LAHORE, Aug 12: Three coaches of a passenger train derailed after a buffalo was run over by a train near Badami Bagh causing suspension of rail traffic for up to two hours early Sunday morning.

A Pakistan Railways official said that no passenger of the Lahore-bound 172-down Sialkot Express that runs between Rawalpindi and Lahore was injured in the derailment. He said rail traffic on the Badami Bagh-Shahdara Section had been restored.

The Sialkot Express had just crossed the Ravi Bridge and was on its way to Lahore at around 4am when suddenly a buffalo came on the track, the official said adding, “The animal was run over by the locomotive, its blood and fat made the track slippery resulting in derailment of three coaches.”

The official said a large portion of the down track on the section besides a signal point was damaged and a rescue train was immediately despatched from Lahore that cleared the track. Repair and rehabilitation of the track completed before the sunset while restoration of signal system was going on at the scene, he added.

Following the derailment, two passenger trains (216-down and 328-down that run between Narowal and Lahore and Peshawar Cantt and Lahore, respectively), one each fast passenger trains (206-down that runs between Sialkot and Lahore), night coach (106-down that runs between Rawalpindi and Lahore) and Mianwali non-stop (148-down that runs between Marri Indus and Lahore) were halted at the Badami Bagh, Shahdara, Kala Shah Kaku and Muridke railway stations from 40 minutes to two hours.
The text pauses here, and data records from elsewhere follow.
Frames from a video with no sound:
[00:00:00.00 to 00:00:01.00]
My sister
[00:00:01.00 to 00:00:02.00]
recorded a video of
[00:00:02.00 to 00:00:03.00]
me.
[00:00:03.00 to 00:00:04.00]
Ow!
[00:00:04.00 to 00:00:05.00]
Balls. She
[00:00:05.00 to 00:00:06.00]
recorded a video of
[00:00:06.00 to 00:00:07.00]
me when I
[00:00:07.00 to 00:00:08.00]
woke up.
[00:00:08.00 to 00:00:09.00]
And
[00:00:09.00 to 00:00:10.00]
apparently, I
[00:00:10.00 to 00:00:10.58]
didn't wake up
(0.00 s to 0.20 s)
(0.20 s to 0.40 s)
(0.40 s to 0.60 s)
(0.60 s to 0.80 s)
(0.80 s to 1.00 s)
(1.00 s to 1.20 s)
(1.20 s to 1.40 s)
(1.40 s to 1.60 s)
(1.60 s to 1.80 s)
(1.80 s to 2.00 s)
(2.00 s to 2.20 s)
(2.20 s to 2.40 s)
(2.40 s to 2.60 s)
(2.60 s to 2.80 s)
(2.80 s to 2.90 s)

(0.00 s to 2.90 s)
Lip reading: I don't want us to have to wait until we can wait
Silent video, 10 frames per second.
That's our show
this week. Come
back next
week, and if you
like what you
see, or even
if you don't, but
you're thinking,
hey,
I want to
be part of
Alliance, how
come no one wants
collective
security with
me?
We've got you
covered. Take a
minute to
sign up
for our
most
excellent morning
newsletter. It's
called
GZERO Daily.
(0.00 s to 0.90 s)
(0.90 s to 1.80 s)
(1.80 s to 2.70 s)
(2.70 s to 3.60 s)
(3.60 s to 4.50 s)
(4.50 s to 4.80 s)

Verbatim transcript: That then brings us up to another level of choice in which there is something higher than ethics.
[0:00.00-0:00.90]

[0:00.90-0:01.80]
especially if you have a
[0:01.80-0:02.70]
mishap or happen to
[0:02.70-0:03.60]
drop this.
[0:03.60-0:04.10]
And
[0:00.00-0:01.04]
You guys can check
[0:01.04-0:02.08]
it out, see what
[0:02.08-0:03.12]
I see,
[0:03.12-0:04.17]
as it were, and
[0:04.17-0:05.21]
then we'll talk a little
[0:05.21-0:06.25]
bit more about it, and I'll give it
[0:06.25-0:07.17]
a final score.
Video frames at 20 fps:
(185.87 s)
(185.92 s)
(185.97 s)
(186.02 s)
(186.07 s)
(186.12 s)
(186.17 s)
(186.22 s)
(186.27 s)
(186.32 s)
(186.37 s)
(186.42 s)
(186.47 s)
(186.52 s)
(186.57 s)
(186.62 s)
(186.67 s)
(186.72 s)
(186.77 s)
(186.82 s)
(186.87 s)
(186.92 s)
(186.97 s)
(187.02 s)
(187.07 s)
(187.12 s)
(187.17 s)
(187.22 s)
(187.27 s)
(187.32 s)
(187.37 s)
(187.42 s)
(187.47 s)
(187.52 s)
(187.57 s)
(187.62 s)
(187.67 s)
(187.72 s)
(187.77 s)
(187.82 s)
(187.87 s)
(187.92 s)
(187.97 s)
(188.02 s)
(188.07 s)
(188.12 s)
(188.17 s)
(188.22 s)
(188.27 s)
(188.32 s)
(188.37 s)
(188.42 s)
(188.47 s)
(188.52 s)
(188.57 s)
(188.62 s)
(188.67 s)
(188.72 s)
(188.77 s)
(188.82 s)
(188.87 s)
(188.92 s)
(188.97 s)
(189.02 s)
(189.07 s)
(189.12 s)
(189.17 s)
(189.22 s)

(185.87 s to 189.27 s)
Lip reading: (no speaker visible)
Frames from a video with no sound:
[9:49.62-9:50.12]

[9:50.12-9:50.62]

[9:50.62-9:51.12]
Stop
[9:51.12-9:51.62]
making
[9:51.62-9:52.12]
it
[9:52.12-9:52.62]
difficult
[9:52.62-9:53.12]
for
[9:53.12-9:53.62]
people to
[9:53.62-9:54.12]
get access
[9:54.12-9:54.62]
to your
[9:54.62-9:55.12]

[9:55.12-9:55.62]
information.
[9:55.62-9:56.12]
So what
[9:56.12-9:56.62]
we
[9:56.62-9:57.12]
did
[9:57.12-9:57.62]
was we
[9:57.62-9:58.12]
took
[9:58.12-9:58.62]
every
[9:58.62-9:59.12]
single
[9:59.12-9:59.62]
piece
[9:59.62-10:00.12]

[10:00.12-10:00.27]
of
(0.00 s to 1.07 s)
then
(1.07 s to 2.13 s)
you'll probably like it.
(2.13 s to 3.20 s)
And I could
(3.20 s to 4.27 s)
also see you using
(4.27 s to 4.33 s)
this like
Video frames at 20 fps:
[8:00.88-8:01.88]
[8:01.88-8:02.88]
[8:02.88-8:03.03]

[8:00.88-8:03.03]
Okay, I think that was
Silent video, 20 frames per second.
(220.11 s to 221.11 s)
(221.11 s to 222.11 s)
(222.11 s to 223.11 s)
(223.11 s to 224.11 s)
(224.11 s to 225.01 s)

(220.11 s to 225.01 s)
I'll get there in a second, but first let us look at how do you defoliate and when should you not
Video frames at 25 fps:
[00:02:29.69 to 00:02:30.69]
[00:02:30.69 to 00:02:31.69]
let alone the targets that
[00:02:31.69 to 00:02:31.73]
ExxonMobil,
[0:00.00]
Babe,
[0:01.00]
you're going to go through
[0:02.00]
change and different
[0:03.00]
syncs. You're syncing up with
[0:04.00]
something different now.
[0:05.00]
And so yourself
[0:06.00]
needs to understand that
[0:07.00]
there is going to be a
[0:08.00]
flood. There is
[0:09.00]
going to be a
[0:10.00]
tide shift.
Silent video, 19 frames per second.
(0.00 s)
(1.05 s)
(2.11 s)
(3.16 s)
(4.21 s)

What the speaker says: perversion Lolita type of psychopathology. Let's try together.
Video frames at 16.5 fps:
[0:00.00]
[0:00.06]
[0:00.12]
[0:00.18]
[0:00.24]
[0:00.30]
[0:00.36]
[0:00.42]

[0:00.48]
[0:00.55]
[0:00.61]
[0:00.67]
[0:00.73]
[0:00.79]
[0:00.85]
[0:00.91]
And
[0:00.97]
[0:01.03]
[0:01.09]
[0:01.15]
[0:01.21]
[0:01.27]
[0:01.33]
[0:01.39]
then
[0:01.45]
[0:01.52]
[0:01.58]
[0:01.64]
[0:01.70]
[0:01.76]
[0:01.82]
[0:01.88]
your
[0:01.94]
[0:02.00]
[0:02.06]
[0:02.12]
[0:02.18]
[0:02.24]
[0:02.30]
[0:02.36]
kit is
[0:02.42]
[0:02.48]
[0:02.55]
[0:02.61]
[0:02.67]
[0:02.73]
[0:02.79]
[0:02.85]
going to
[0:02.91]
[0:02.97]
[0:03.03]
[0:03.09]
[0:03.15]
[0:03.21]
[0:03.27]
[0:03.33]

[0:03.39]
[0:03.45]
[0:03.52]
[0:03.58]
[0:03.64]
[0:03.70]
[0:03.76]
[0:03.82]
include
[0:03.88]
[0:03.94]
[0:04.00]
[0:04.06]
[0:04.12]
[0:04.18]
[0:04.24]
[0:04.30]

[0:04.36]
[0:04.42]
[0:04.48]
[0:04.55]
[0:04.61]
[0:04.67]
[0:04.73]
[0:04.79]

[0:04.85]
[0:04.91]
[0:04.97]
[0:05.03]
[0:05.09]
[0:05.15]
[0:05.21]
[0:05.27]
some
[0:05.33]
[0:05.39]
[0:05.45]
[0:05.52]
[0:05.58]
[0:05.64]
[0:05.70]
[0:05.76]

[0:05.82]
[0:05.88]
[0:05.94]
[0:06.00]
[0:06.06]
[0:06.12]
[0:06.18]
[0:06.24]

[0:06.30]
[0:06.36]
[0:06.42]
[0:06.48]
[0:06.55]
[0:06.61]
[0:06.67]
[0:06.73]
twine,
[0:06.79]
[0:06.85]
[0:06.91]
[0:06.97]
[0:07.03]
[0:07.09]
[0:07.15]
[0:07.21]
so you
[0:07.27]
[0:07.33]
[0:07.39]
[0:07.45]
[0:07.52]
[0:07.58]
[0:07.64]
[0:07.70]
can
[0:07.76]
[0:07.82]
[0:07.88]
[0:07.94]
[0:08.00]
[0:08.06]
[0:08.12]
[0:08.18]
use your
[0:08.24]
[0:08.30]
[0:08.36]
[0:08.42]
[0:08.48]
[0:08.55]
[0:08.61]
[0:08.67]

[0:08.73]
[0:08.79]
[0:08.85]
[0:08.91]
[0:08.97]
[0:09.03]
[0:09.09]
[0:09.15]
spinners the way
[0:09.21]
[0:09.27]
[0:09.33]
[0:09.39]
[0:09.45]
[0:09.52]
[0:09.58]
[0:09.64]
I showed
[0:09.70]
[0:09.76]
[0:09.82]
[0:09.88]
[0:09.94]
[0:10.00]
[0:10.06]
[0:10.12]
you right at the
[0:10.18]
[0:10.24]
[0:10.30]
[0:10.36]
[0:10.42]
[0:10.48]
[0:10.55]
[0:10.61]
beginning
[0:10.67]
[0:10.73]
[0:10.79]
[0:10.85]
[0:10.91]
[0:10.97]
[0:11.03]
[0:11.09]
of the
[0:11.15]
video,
According to a passenger who was on board the Sialkot Express, the last three coaches of the train derailed one by one soon after the train left Shahdara Railway Station and started approaching Ravi Bridge. The driver, however, succeeded in dragging the train across the bridge and later applied brakes at a safer place near the Badami Bagh Railway Station.

The passenger said he called Railway Inquiry 117 at 4:02am from his cell phone for immediate help and information when the derailed train was crossing the Ravi Bridge but no body picked up the phone.

Meanwhile, widespread rains in Sindh delayed the arrival of several trains at Lahore by four to 17 hours on Sunday.

The worst affected was Shalimar Express that arrived here over 17 hours behind its schedule, followed by Sindh Express, Allama Iqbal Express, Night Coach and Awam Express (nine hours each), Karakorum Express and Jaffar Express (six hours each), Jinnah Express (five hours) and Quetta Express (four hours).